Don't wait until you need to apply for credit to view your credit record – do it now so you know where you stand and can deal with any disputes. When applying for credit, you give the lender permission to view your record, so it makes sense to view it yourself first.

You can access your record via any of the main credit agencies in the UK. By law, all the credit agencies are required to provide you with a one-off copy for just £2 so don't be hoodwinked into signing up to pay a monthly fee.

Your report shows what credit accounts you've had and whether you've made repayments on time and in full.
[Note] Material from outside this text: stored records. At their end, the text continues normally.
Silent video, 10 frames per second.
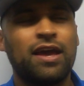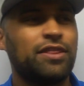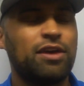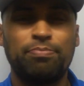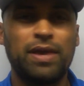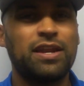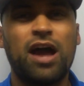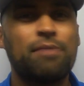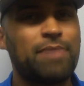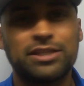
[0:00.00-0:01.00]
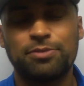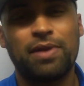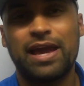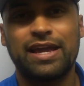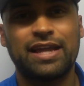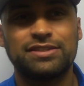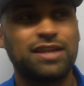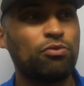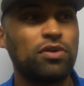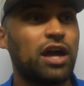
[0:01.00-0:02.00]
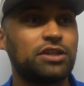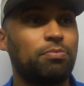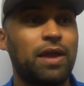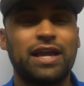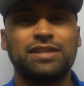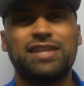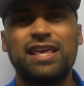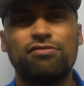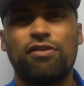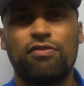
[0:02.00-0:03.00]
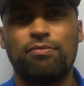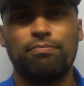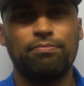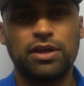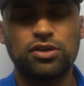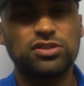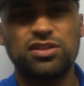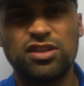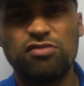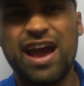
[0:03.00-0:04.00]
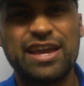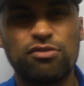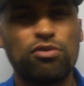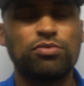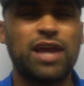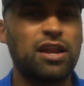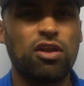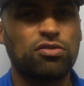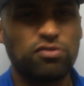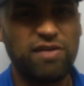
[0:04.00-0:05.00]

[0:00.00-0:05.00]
They would be a nightmare to play against. I wouldn't like to play against either of them because they're at you all day long.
According to Experian, items such as missed or late payments stay on your credit report for at least three years, while Court Judgments for non-payment of debts, Bankruptcies and Individual Voluntary Arrangements stick around for around six years.

Your credit report shows the current address at which you are registered to vote as well as details of other addresses you've been linked to in the last six years. Another section lists people you have a financial connection with, such as a joint mortgage. When you apply for credit, lenders are able to look at their credit history as their circumstances could affect your ability to repay what you owe.
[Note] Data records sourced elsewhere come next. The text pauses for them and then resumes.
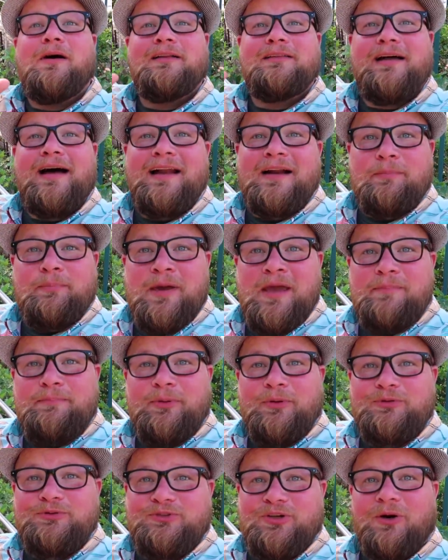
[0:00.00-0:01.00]
a lot of
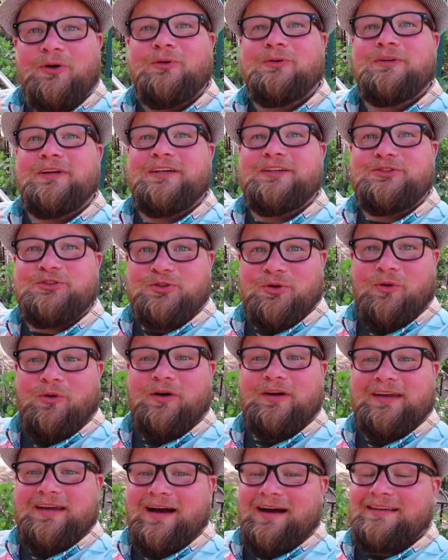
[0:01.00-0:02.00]
people don't
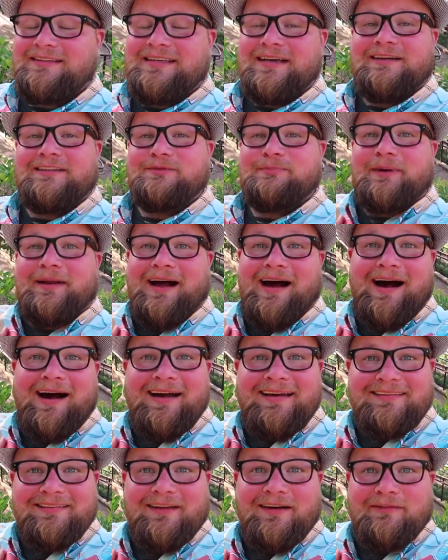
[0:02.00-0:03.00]
enjoy KiteTails, but
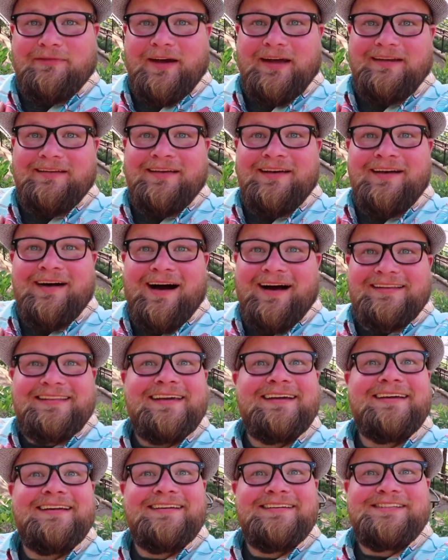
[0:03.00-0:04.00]
I love it. I
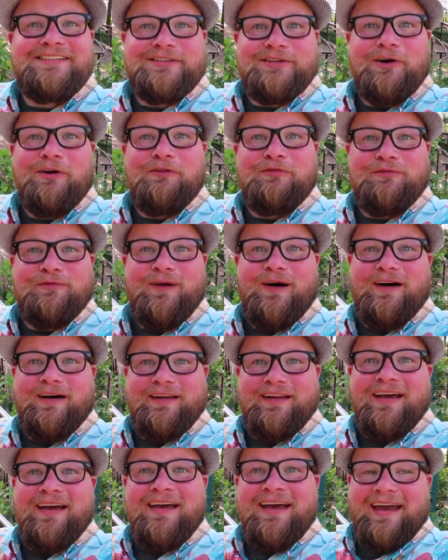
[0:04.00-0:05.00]
think it is so
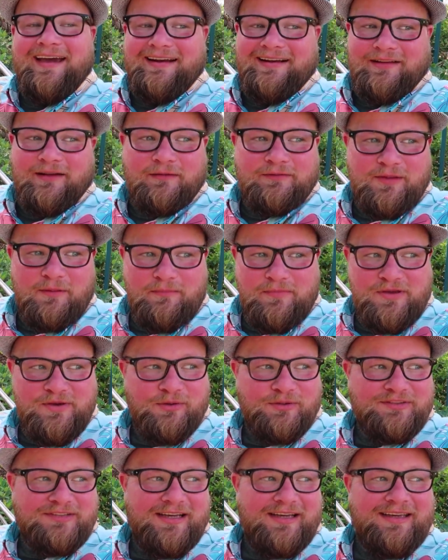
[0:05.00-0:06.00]
fun, and I love the
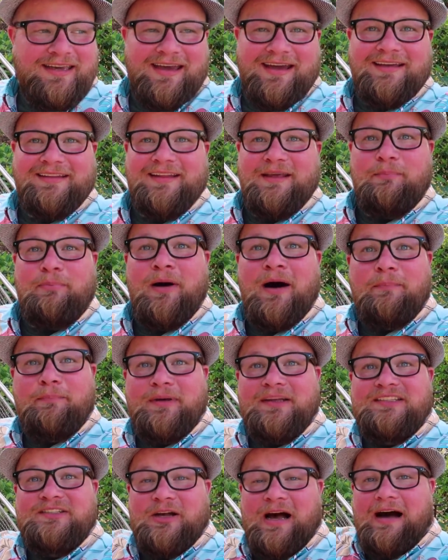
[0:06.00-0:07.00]
music and the
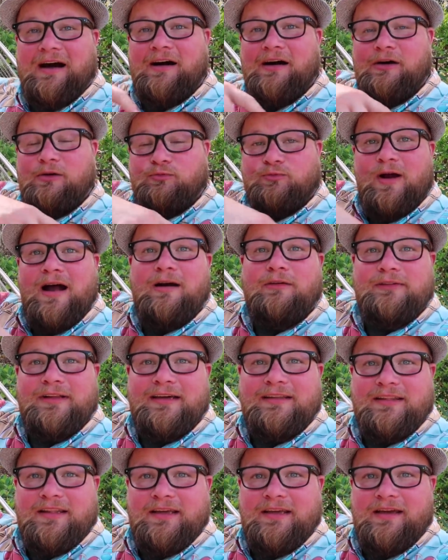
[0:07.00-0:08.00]
puppets around
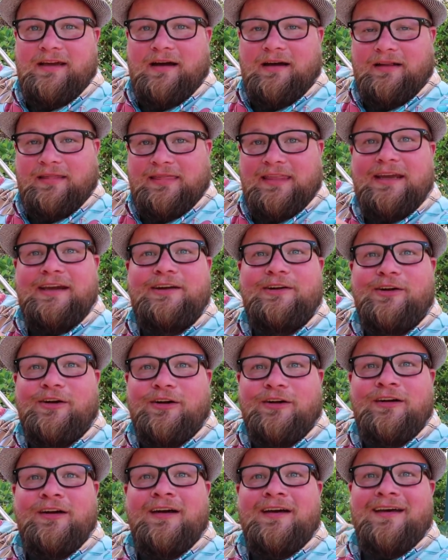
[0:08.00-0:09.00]
like the uh,
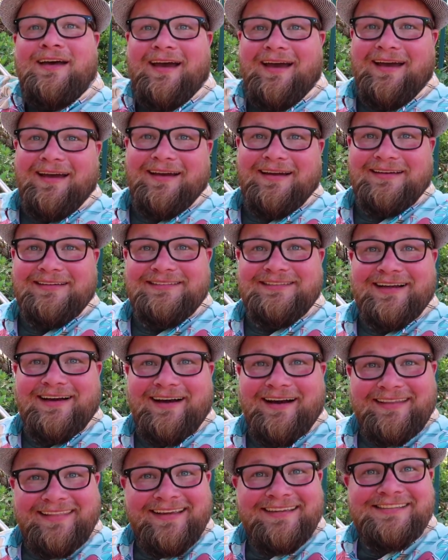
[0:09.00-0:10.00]
theater, and uh,
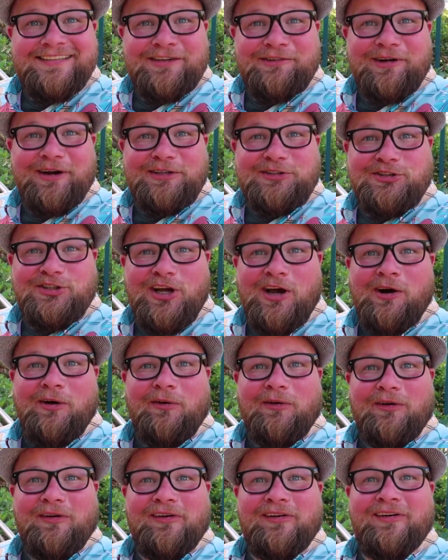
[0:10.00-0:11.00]
I think it's a great
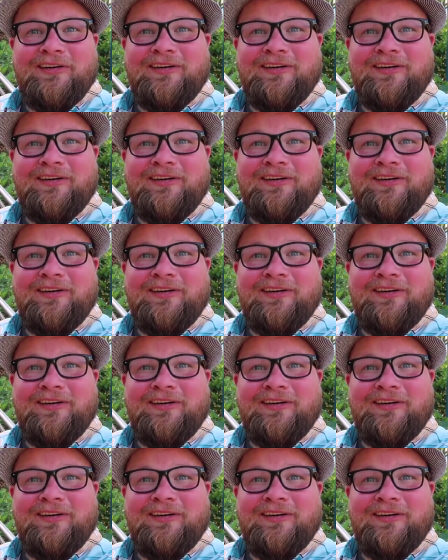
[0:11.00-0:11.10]
show.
Scrutinise your record to make sure there are no mistakes. Even a minor error such as an incorrect address or wrongly linked account could hinder your chances of being approved for credit so make sure all your details are correct and that all your borrowings are on record. If there is a discrepancy, contact the three main credit agencies to get it corrected.

A default notice is note that a lender puts on your credit file if you fall behind with your payments. It is a warning sign to future lenders about your reliability to repay credit and could mean that they will be less likely to lend to you or will increase the interest rate.

If the default notice is incorrect, perhaps because you have repaid the loan in full or did not take out the credit and suspect that you have fallen victim to fraud, you can apply to have a default notice removed. A default notices will only be removed if it is factually incorrect – not simply because you are embarrassed by it.

Start by writing to the agency asking it to either remove or change the entry that you think is wrong. It will investigate the matter and find out whether you have been the victim of ID theft or a bank's mistake.

Within 28 days from receipt of your letter the agency should tell you how the bank has responded. If the bank agrees to change the entry, they will authorise the agency to update their records. They should also send updates to any other credit reference agencies they use.

You can also contact your lender directly to query a mistake. If the lender agrees to the discrepancy, ask them to confirm this in writing on their letterhead and send a copy to the agency, asking them to update your file.

If you are unhappy with the response or would just like to explain a missed payment on your file you can send a Notice of Correction. This is a statement of up to 200 words that will be added to your file. Although lenders don't have to take this information into account, it at least gives you the chance to tell your side of the story.

Experian states that agencies will also help you escalate the dispute to a third party arbitrator if necessary, such as the Information Commissioner's Office.